**What needs to be done**
The answer consists solely of the lines running from the one with "[0:31.90-0:32.90]" through the final line below, transcribed exactly and without any pictures.
== == ==
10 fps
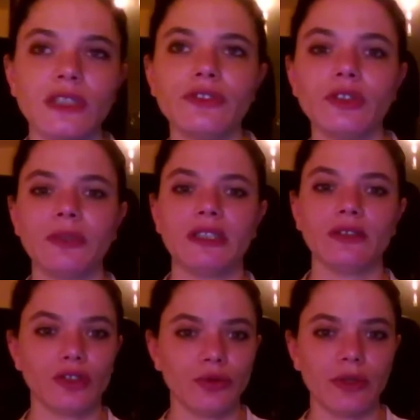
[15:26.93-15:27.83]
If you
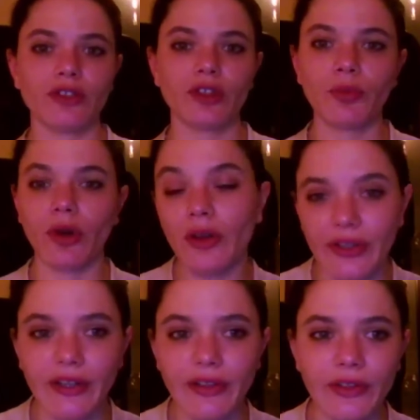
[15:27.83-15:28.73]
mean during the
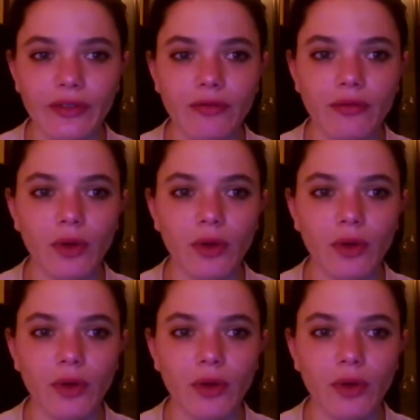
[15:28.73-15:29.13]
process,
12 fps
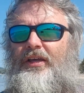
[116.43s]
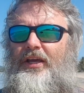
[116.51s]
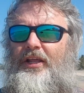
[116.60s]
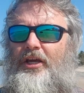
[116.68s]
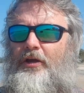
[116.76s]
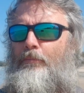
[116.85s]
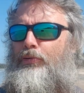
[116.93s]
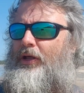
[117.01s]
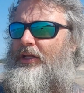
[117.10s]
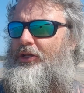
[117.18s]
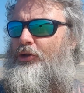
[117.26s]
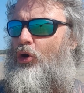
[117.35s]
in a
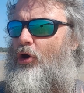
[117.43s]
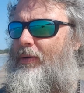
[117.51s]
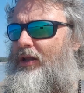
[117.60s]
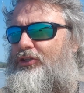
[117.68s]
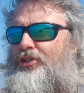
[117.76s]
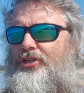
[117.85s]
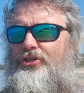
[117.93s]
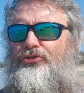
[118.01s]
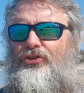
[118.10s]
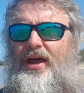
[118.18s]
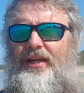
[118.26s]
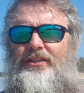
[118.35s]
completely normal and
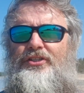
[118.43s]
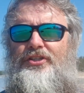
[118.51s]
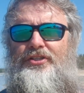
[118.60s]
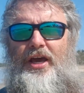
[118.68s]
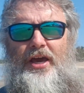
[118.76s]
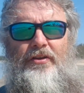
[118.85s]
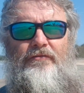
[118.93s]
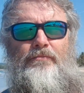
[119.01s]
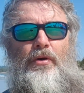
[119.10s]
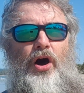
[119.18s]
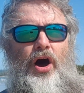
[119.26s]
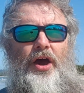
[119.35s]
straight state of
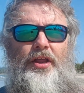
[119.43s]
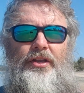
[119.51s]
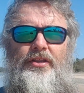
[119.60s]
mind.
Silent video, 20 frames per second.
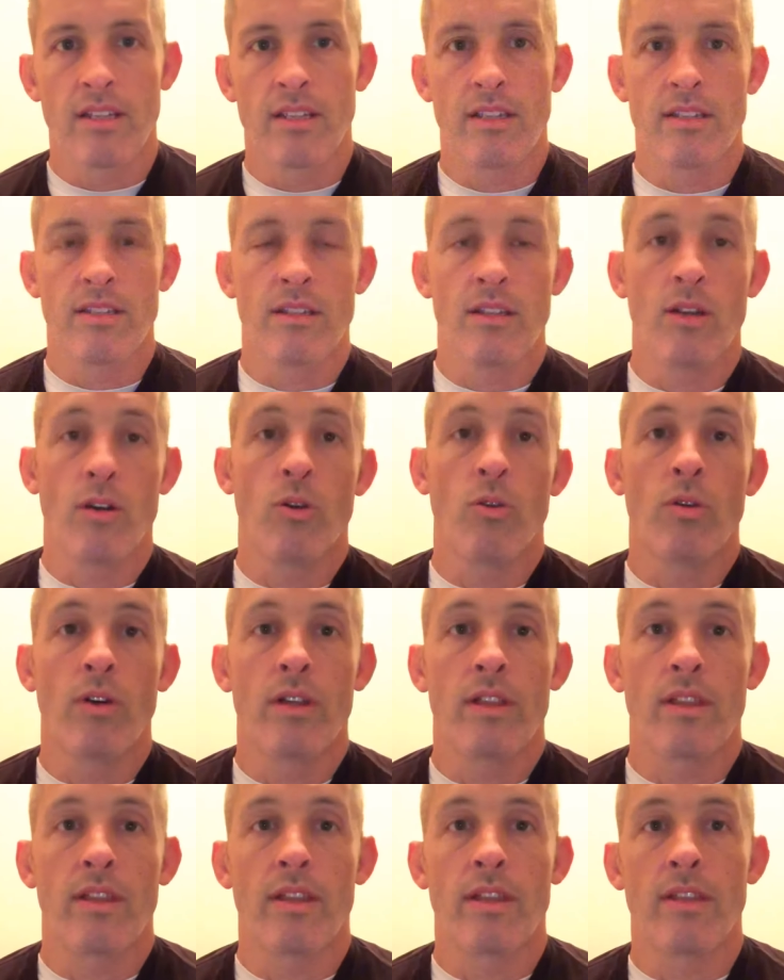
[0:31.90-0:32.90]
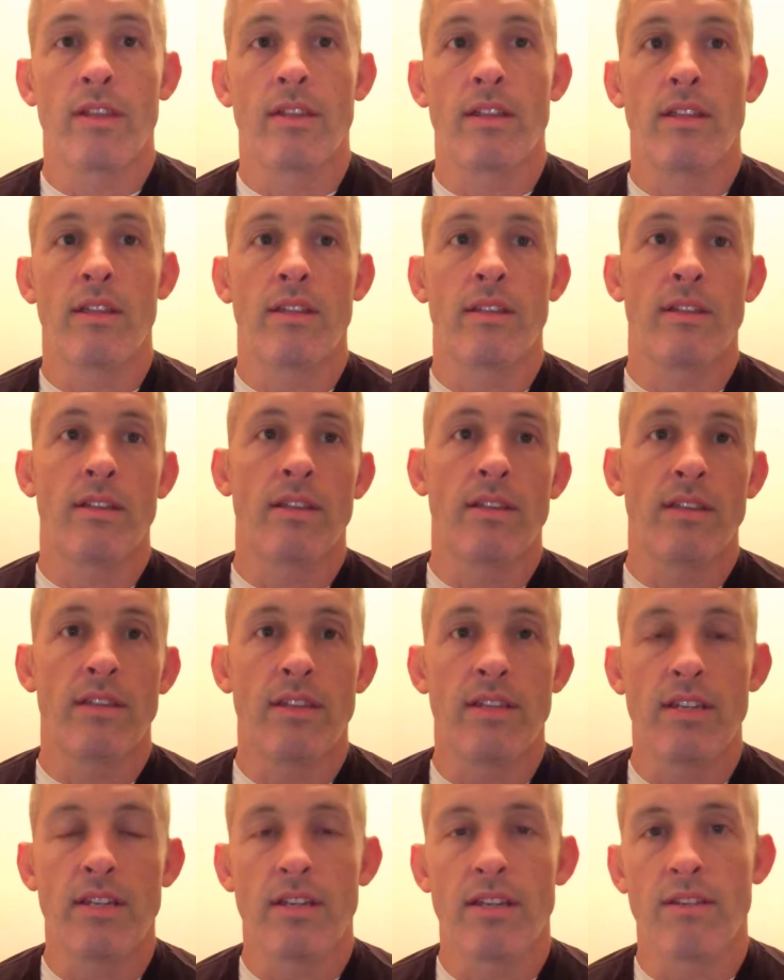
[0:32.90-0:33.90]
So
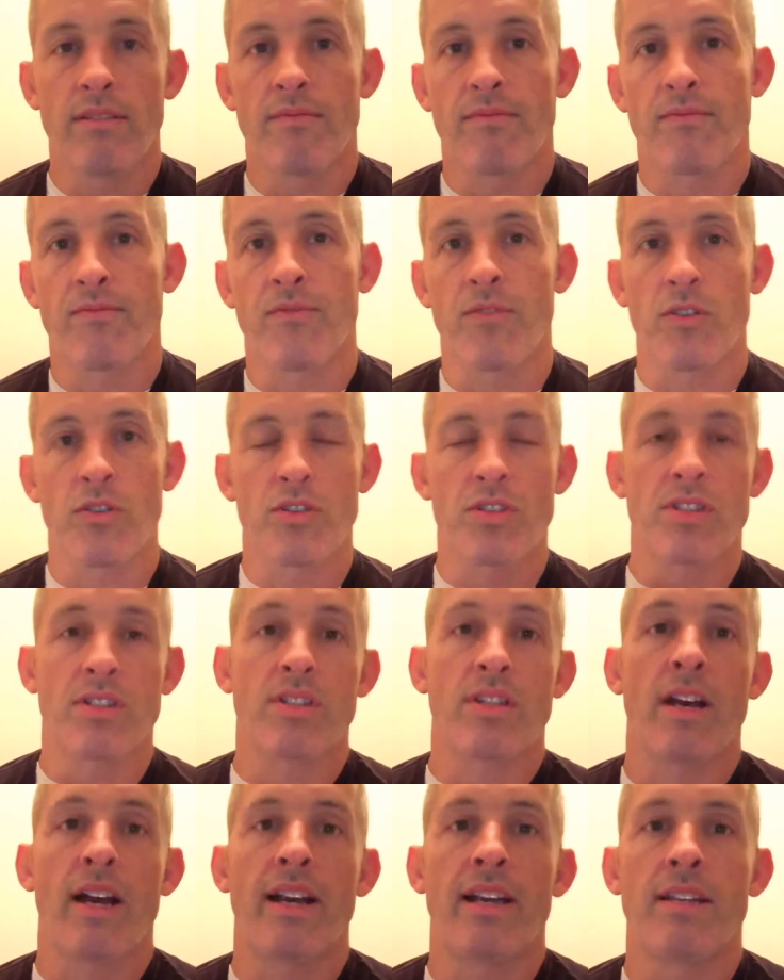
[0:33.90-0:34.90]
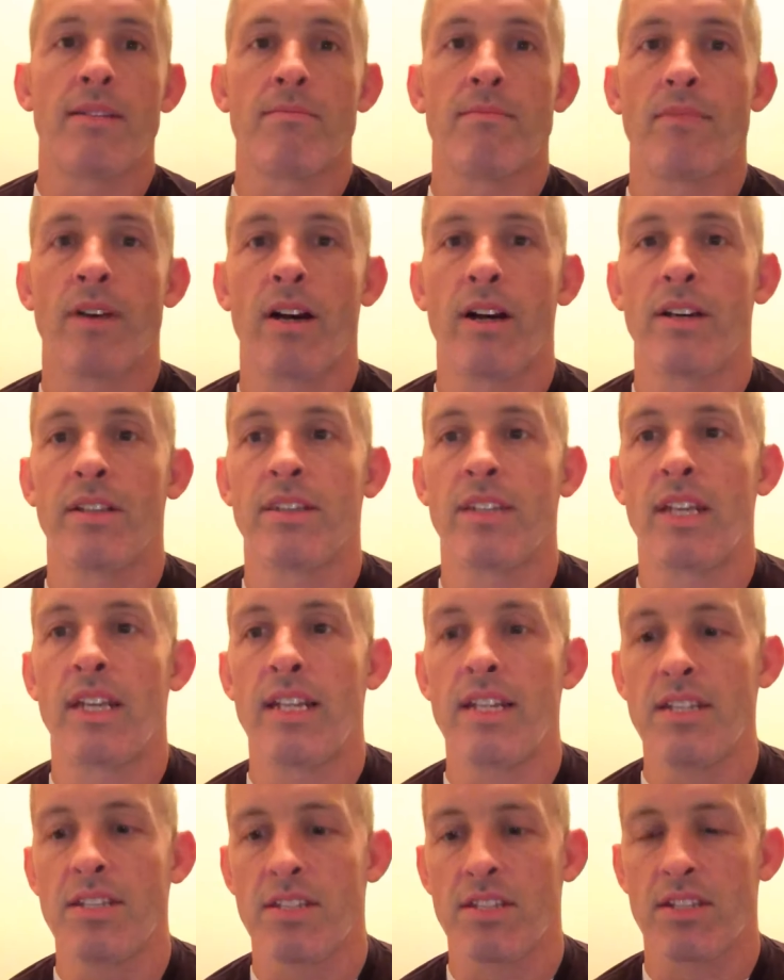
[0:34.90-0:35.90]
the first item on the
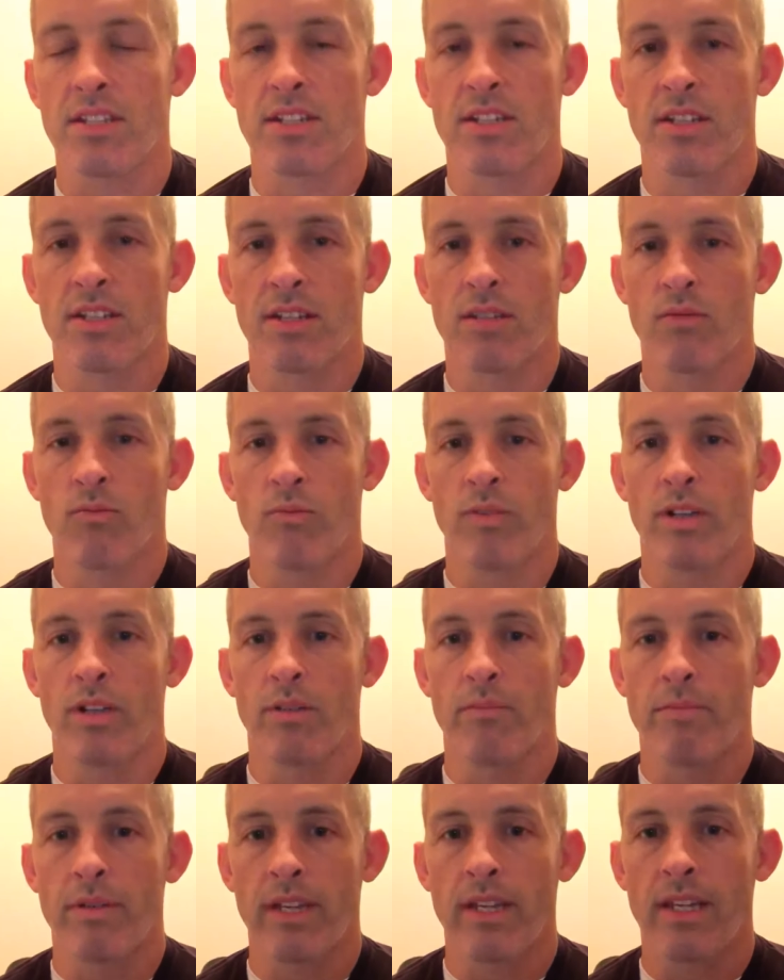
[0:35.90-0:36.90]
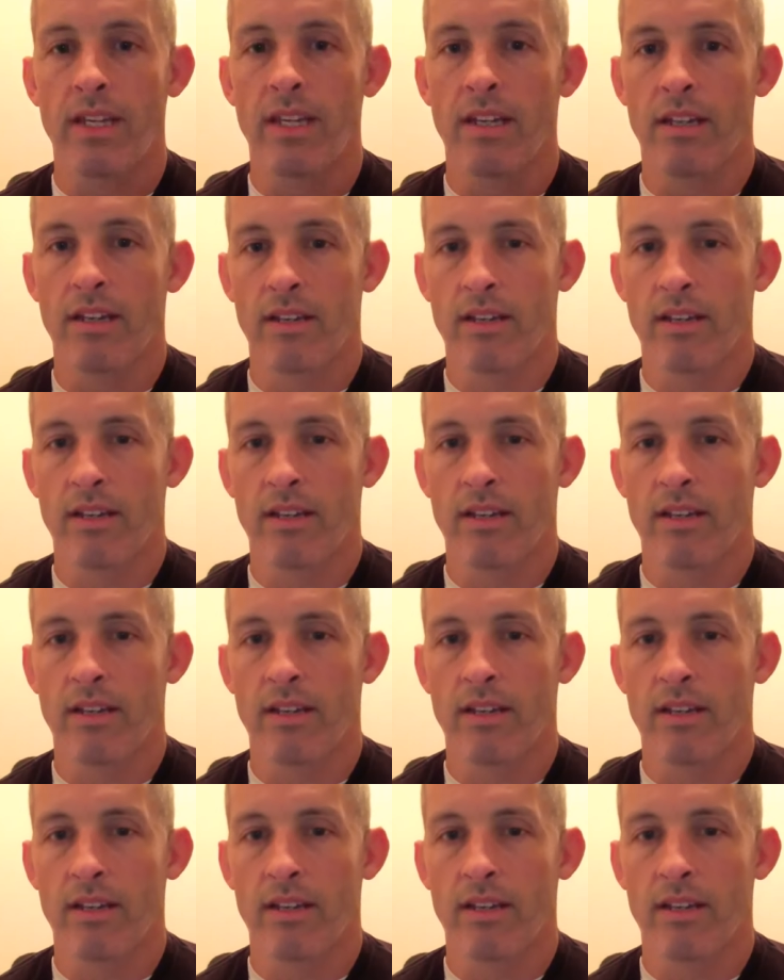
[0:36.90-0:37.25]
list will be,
== == ==
**Answer space**
[0:31.90-0:32.90]
[0:32.90-0:33.90]
So
[0:33.90-0:34.90]
[0:34.90-0:35.90]
the first item on the
[0:35.90-0:36.90]
[0:36.90-0:37.25]
list will be,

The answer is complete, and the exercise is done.